[[ Records for this exercise, beginning ]]

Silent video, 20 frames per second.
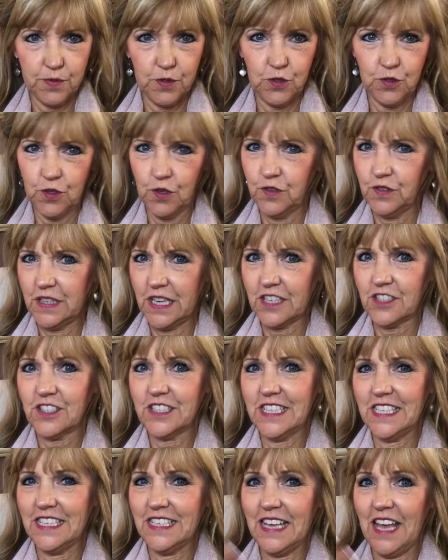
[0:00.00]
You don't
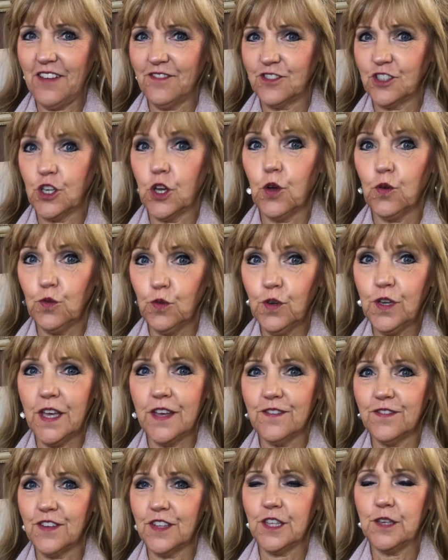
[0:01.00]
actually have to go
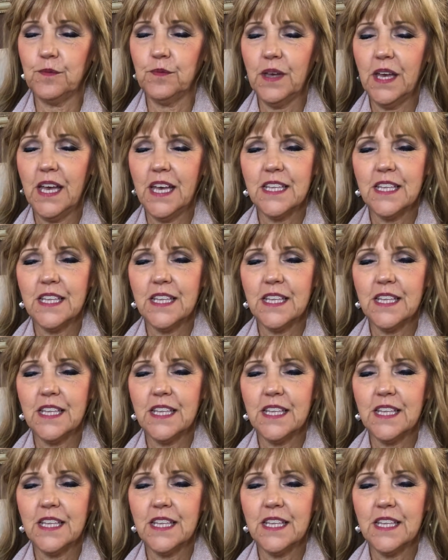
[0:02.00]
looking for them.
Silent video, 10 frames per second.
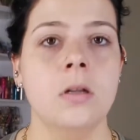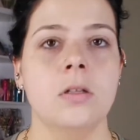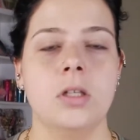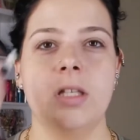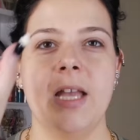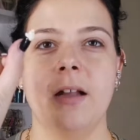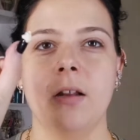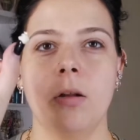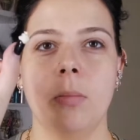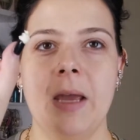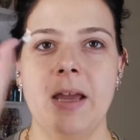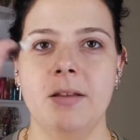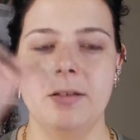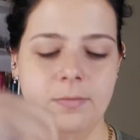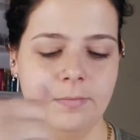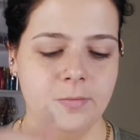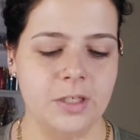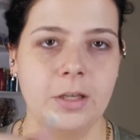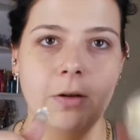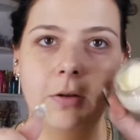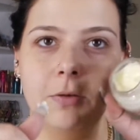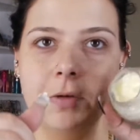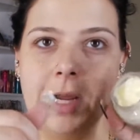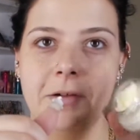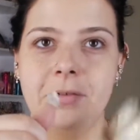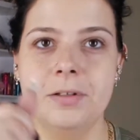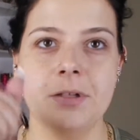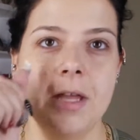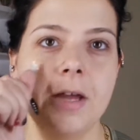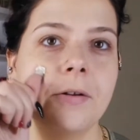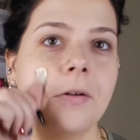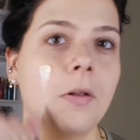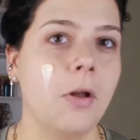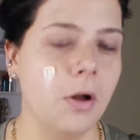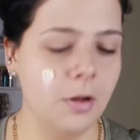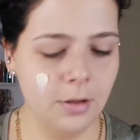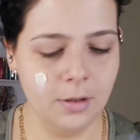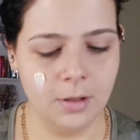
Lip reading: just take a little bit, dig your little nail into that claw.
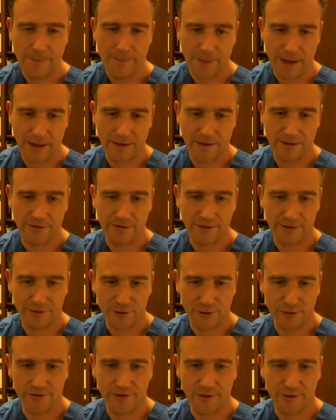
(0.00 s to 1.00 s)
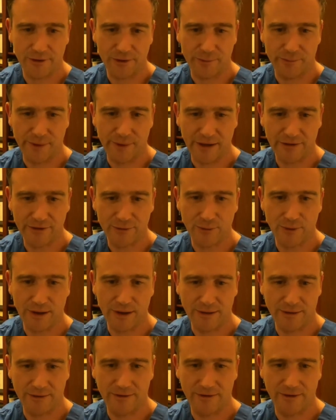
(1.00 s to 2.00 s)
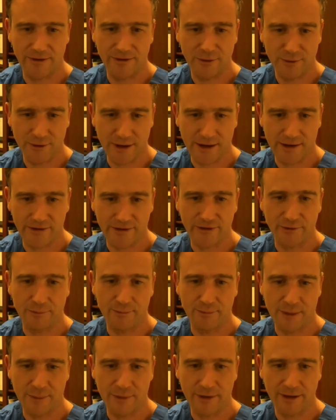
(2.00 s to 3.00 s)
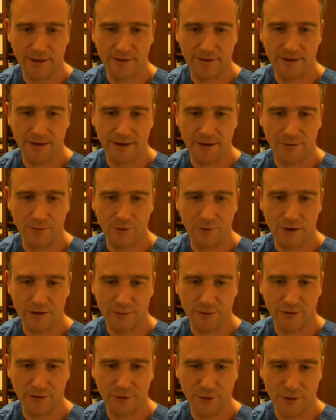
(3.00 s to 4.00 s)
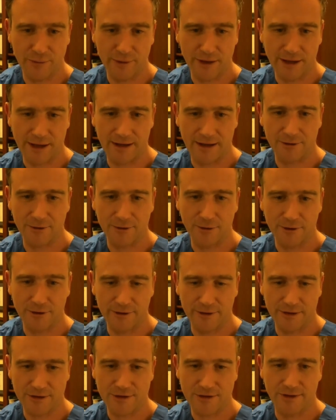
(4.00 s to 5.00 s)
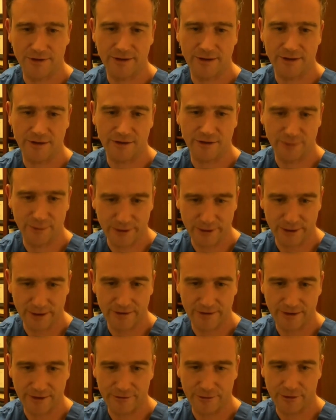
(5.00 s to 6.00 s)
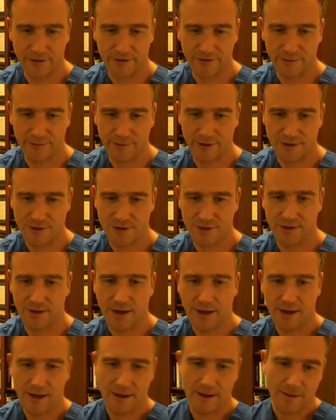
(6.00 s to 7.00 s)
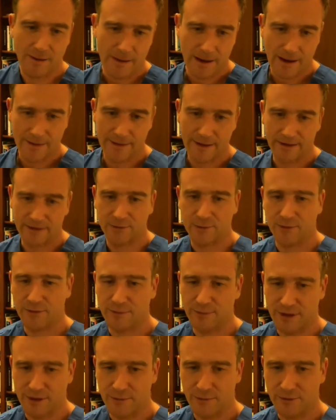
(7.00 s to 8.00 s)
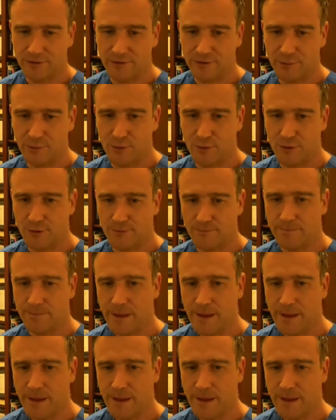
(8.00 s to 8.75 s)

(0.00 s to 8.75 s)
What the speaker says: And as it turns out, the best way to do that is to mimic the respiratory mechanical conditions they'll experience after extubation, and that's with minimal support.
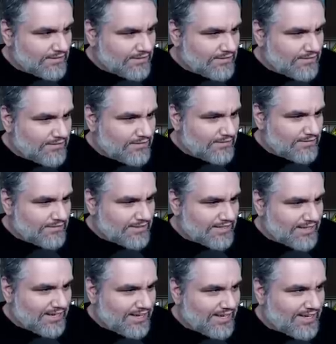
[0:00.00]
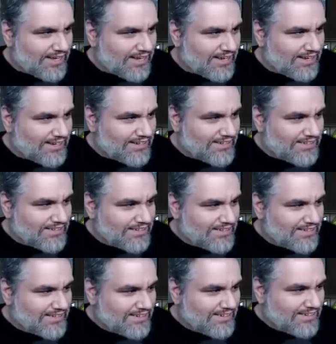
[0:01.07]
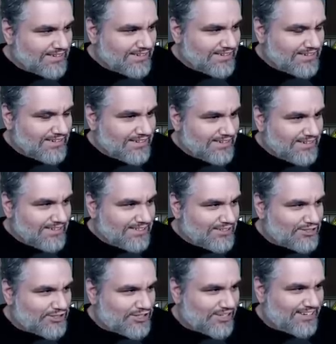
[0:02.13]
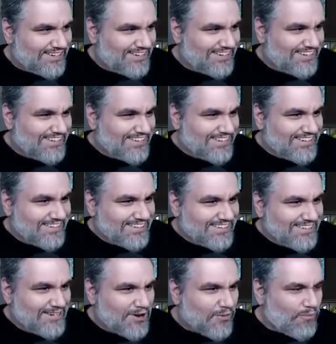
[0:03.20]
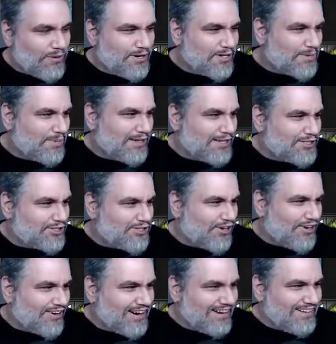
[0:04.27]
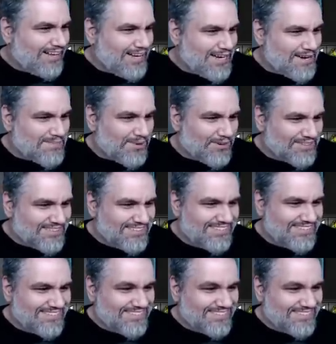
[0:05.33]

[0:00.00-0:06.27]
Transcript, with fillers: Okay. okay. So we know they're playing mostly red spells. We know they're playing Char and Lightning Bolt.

[[ Records for this exercise, end ]]

Aim of the task: All lines from the one containing "(2.00 s to 3.00 s)" through the end of the data are to be restated exactly, with nothing else and without the pictures.

Answer box:
(2.00 s to 3.00 s)
(3.00 s to 4.00 s)
(4.00 s to 5.00 s)
(5.00 s to 6.00 s)
(6.00 s to 7.00 s)
(7.00 s to 8.00 s)
(8.00 s to 8.75 s)

(0.00 s to 8.75 s)
What the speaker says: And as it turns out, the best way to do that is to mimic the respiratory mechanical conditions they'll experience after extubation, and that's with minimal support.
[0:00.00]
[0:01.07]
[0:02.13]
[0:03.20]
[0:04.27]
[0:05.33]

[0:00.00-0:06.27]
Transcript, with fillers: Okay. okay. So we know they're playing mostly red spells. We know they're playing Char and Lightning Bolt.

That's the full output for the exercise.